Il North Lake Como Classical Music Festival a Gravedona. Fondazione Cariplo sostiene l’edizione che si terrà dal 31 luglio al 31 dicembre 2018.  L’evento, organizzato dalla Pro Loco di Gravedona, sarà composto da tre festival: Music in the Church (nel mese di luglio), The Sound of Music (agosto) e XXX Pianomaster (settembre & ottobre).

Il sostegno di Fondazione Cariplo

L’attività filantropica complessiva del 2017 ha visto erogazioni deliberate per 160,5 milioni di euro – a fronte di pagamenti effettuati per 187,5 milioni – per la realizzazione di 1133 progetti.
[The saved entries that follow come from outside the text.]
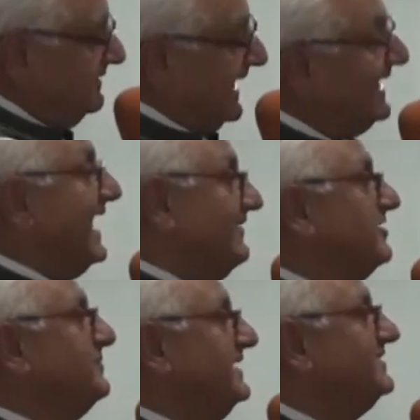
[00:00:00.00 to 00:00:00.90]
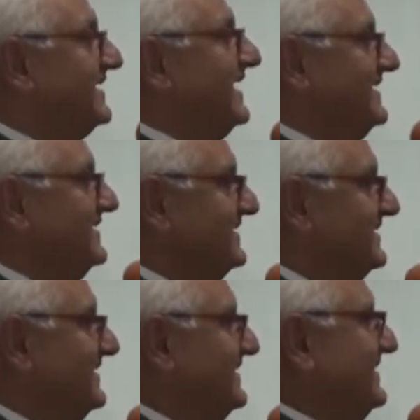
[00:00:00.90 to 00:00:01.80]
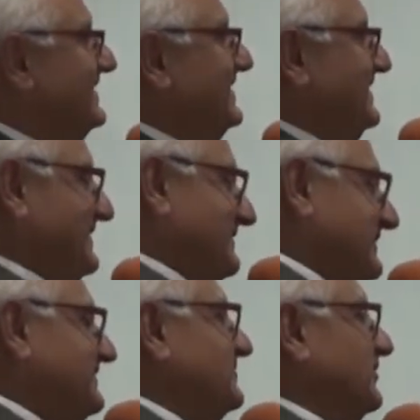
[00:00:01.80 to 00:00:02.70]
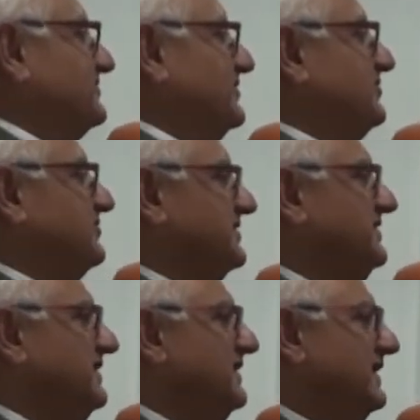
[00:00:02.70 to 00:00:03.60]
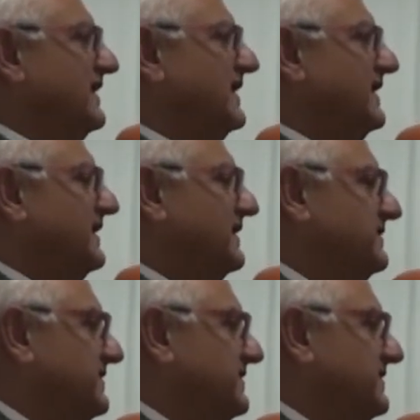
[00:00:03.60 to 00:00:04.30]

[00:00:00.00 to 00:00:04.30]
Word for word: That having been said, this constitution uh,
– 98 progetti in campo ambientale per un valore di 19.7 milioni per; 548 progetti a favore della cultura con un impegno di oltre 41.3 milioni di euro; 120 progetti nel settore della ricerca scientifica a fronte di un impegno di 25.7 milioni di euro; 333 progetti per il sociale con 53.9 milioni di euro.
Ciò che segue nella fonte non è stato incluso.